Collected data entries:
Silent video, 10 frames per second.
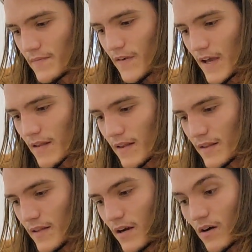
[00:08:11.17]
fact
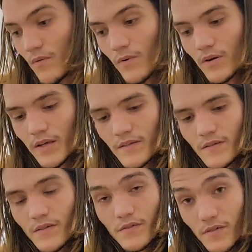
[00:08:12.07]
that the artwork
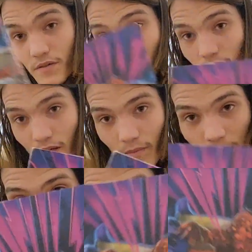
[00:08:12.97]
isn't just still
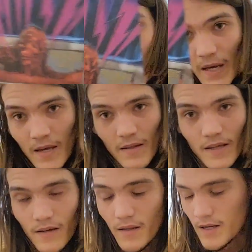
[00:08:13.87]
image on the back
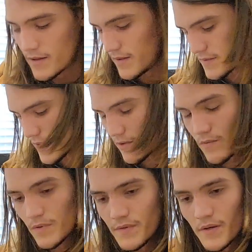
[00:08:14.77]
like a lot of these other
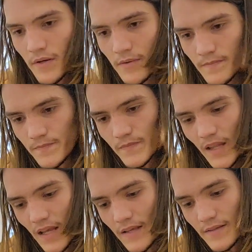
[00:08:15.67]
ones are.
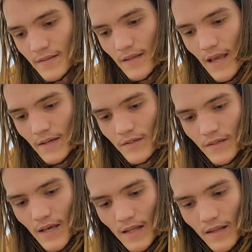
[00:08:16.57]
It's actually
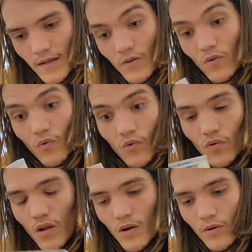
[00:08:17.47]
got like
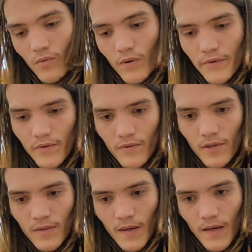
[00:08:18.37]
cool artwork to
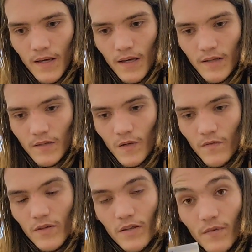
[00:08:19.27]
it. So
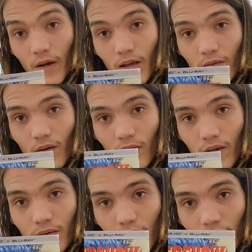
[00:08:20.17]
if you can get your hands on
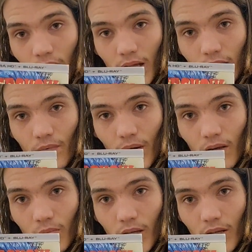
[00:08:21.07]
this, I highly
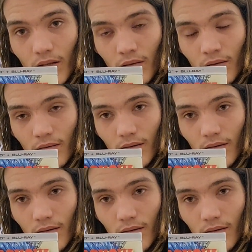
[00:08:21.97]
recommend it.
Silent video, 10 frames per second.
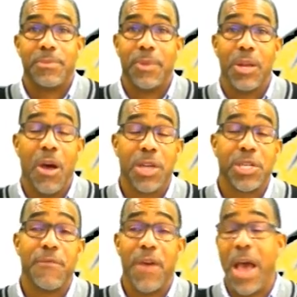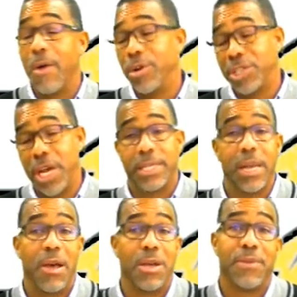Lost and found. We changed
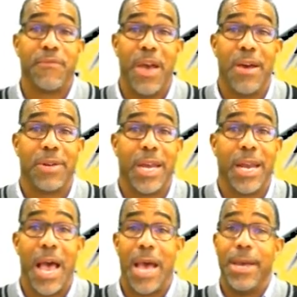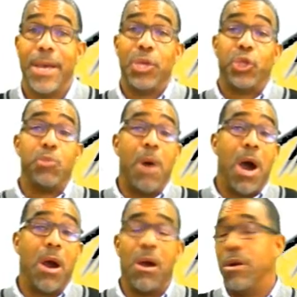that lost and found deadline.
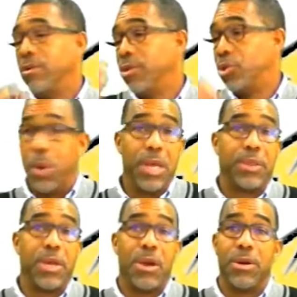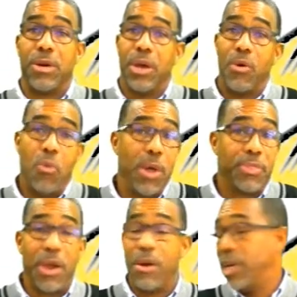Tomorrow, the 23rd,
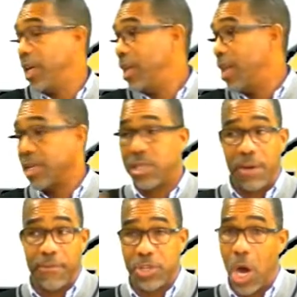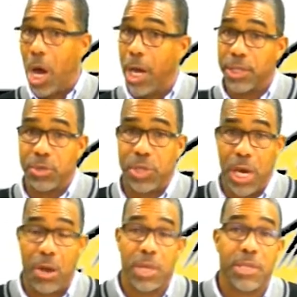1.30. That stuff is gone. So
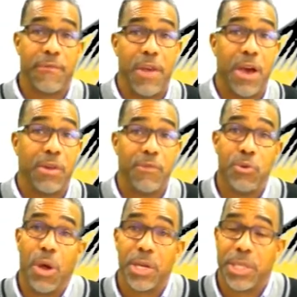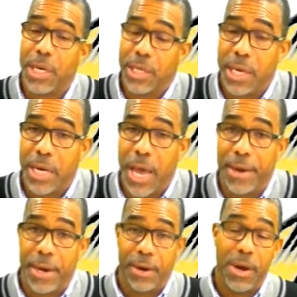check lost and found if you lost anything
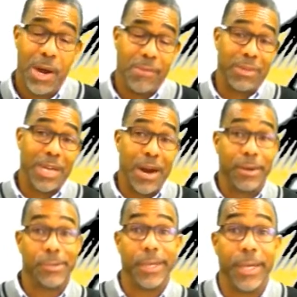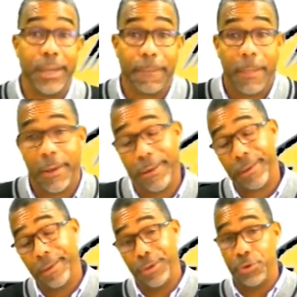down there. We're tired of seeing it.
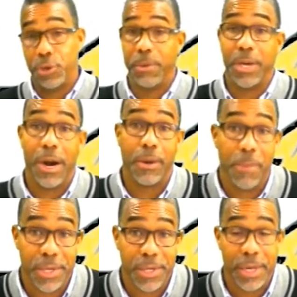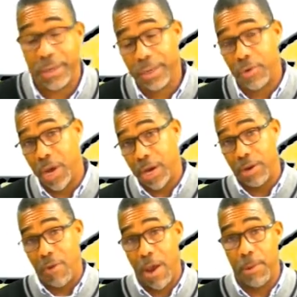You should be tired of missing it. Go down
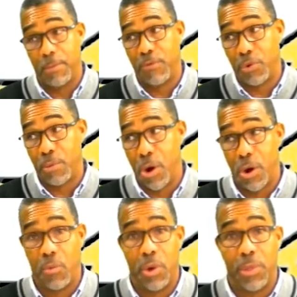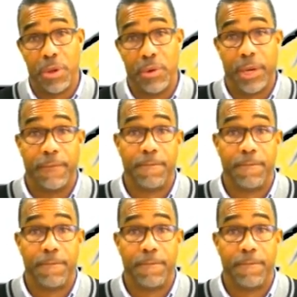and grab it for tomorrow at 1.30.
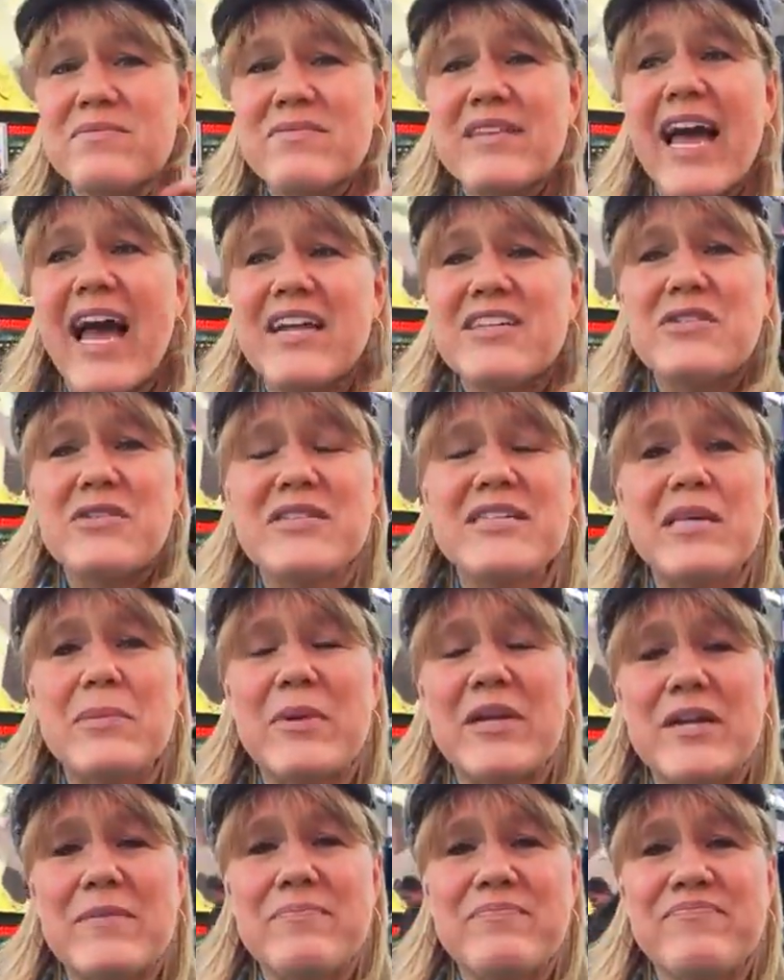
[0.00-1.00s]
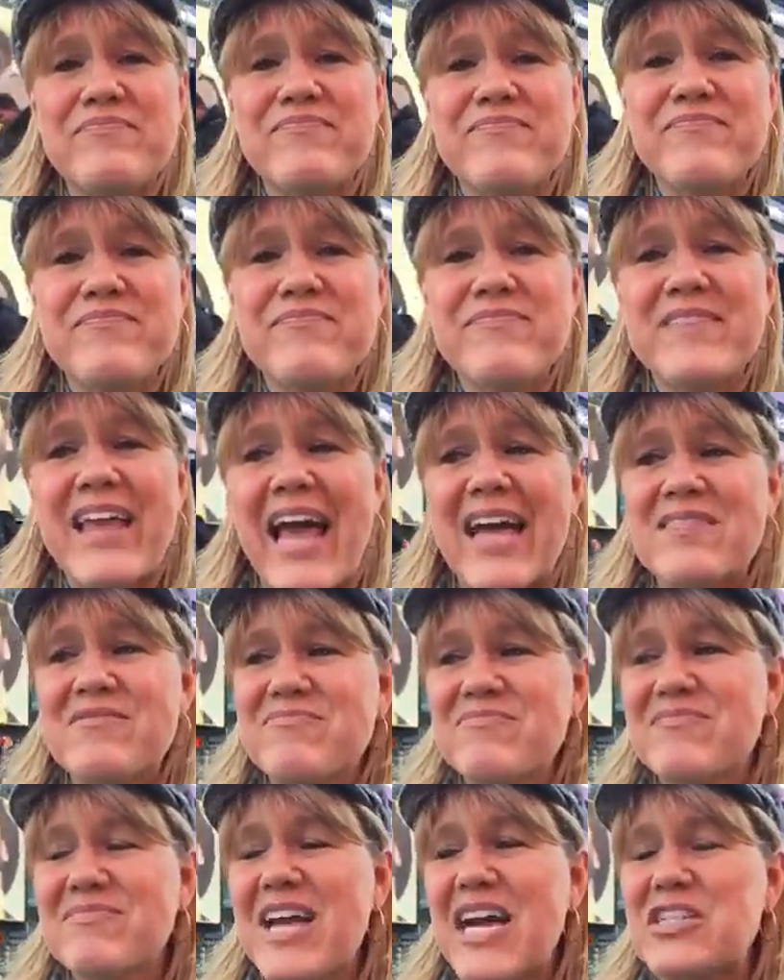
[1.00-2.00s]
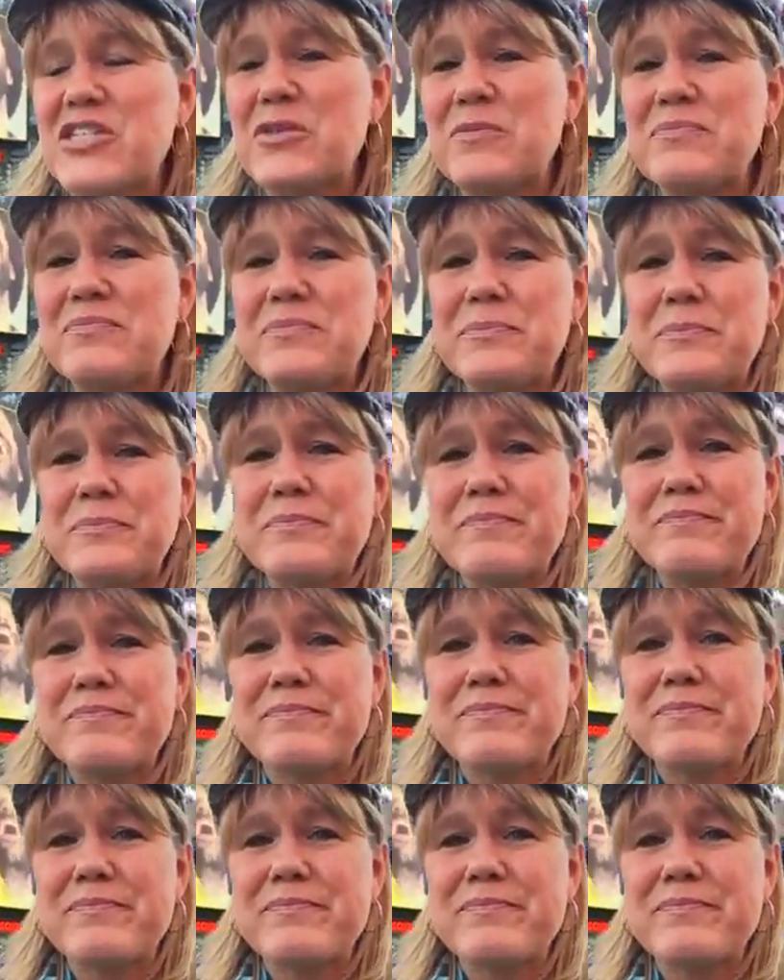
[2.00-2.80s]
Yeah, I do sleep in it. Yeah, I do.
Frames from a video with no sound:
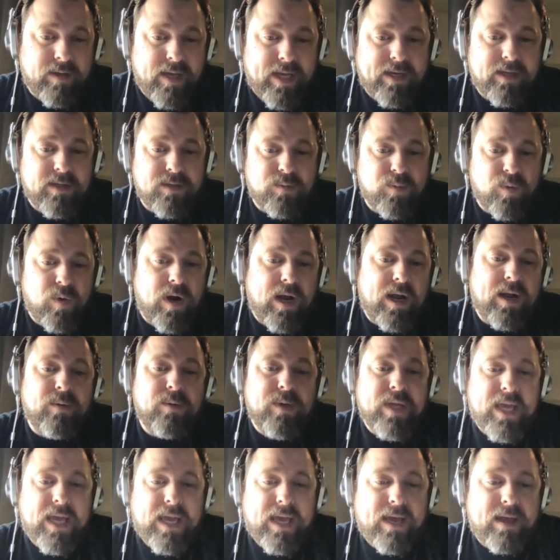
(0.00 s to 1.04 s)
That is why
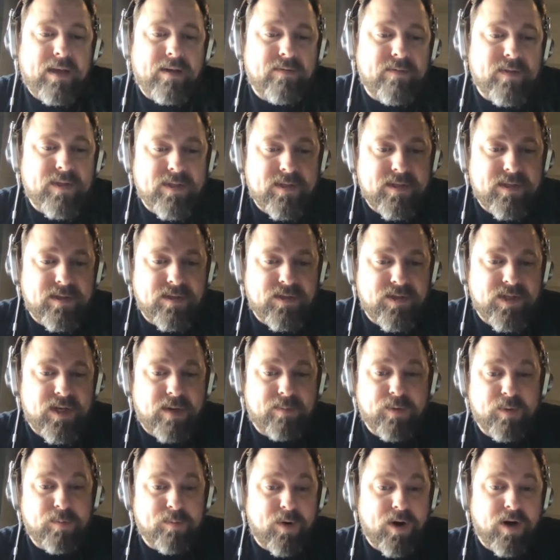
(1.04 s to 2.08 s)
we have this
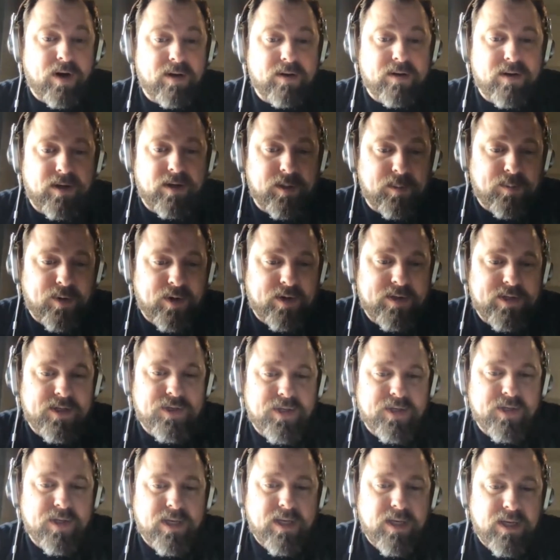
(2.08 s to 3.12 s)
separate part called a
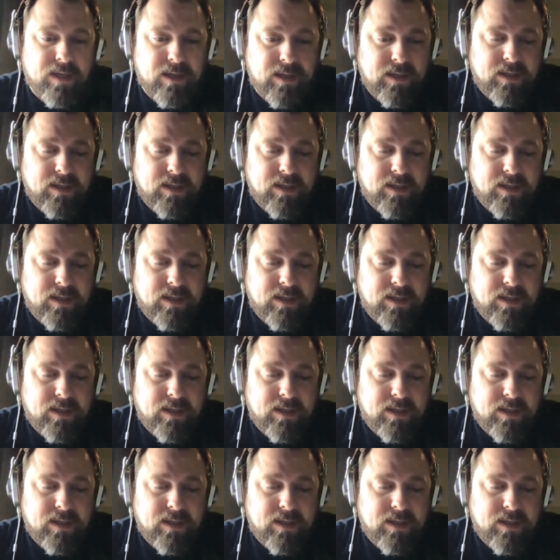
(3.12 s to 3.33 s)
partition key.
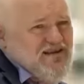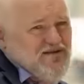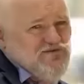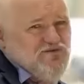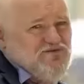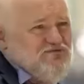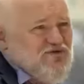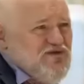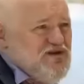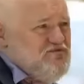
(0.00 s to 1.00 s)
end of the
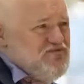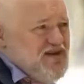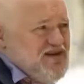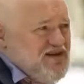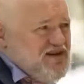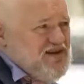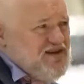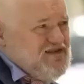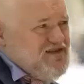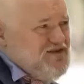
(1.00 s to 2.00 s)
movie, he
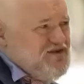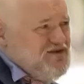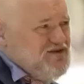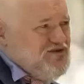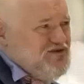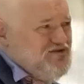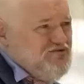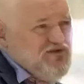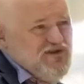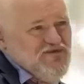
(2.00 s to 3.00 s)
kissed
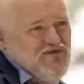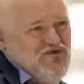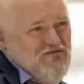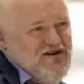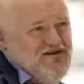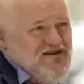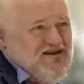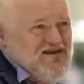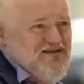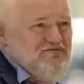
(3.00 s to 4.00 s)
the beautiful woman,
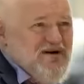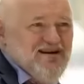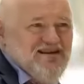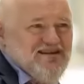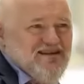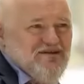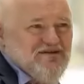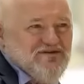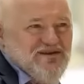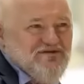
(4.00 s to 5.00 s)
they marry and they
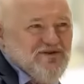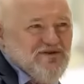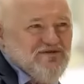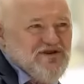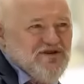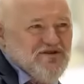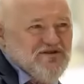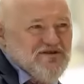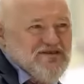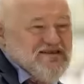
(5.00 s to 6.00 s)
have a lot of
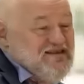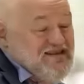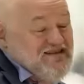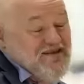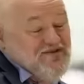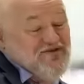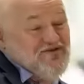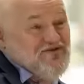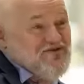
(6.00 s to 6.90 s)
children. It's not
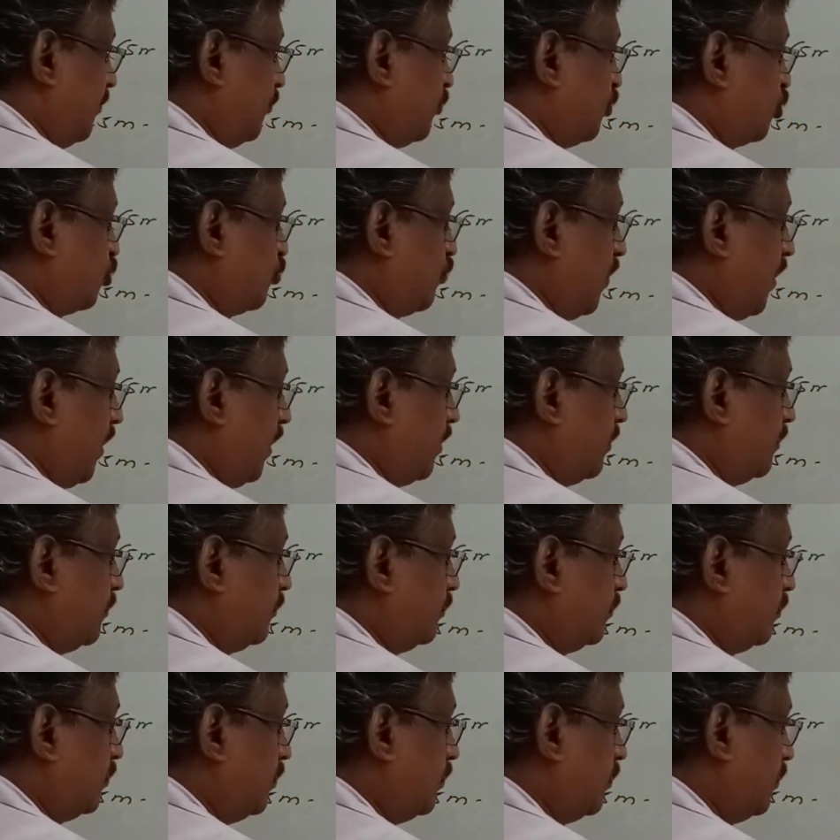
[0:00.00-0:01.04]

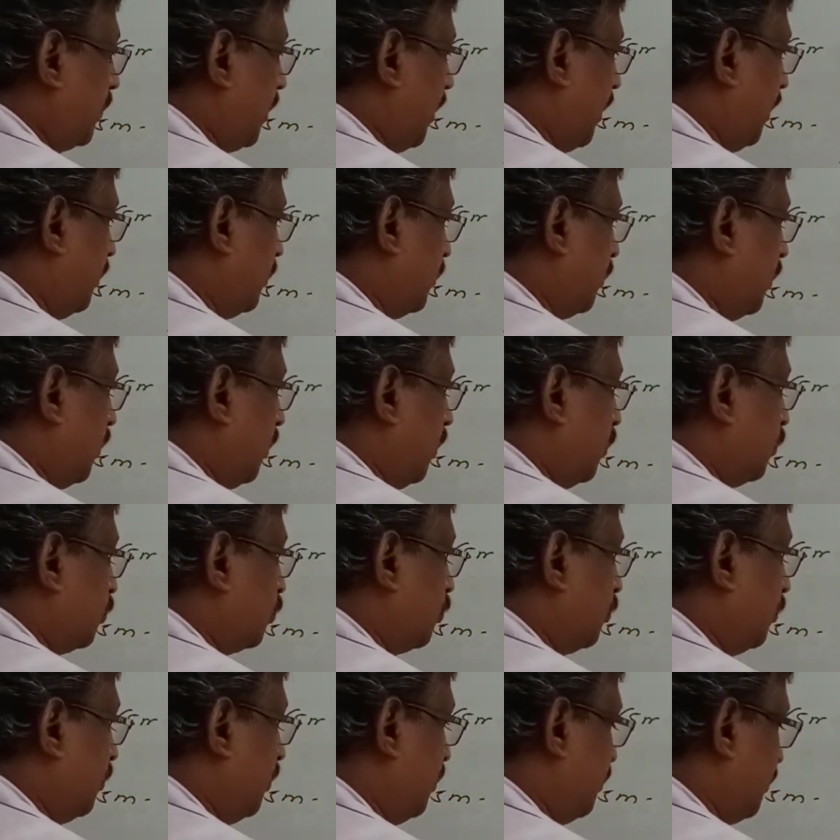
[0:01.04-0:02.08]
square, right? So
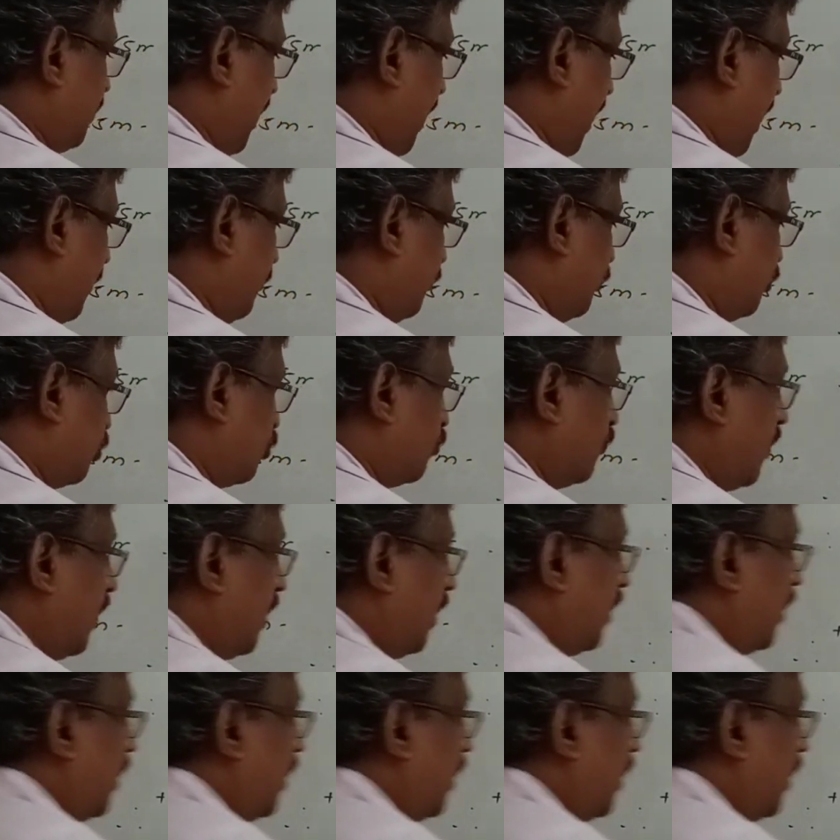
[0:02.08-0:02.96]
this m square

## Exercise aim
When you copy the entries above, keep every word exactly and omit the images.

## Task response
Silent video, 10 frames per second.
[00:08:11.17]
fact
[00:08:12.07]
that the artwork
[00:08:12.97]
isn't just still
[00:08:13.87]
image on the back
[00:08:14.77]
like a lot of these other
[00:08:15.67]
ones are.
[00:08:16.57]
It's actually
[00:08:17.47]
got like
[00:08:18.37]
cool artwork to
[00:08:19.27]
it. So
[00:08:20.17]
if you can get your hands on
[00:08:21.07]
this, I highly
[00:08:21.97]
recommend it.
Silent video, 10 frames per second.
Lost and found. We changed
that lost and found deadline.
Tomorrow, the 23rd,
1.30. That stuff is gone. So
check lost and found if you lost anything
down there. We're tired of seeing it.
You should be tired of missing it. Go down
and grab it for tomorrow at 1.30.
[0.00-1.00s]
[1.00-2.00s]
[2.00-2.80s]
Yeah, I do sleep in it. Yeah, I do.
Frames from a video with no sound:
(0.00 s to 1.04 s)
That is why
(1.04 s to 2.08 s)
we have this
(2.08 s to 3.12 s)
separate part called a
(3.12 s to 3.33 s)
partition key.
(0.00 s to 1.00 s)
end of the
(1.00 s to 2.00 s)
movie, he
(2.00 s to 3.00 s)
kissed
(3.00 s to 4.00 s)
the beautiful woman,
(4.00 s to 5.00 s)
they marry and they
(5.00 s to 6.00 s)
have a lot of
(6.00 s to 6.90 s)
children. It's not
[0:00.00-0:01.04]

[0:01.04-0:02.08]
square, right? So
[0:02.08-0:02.96]
this m square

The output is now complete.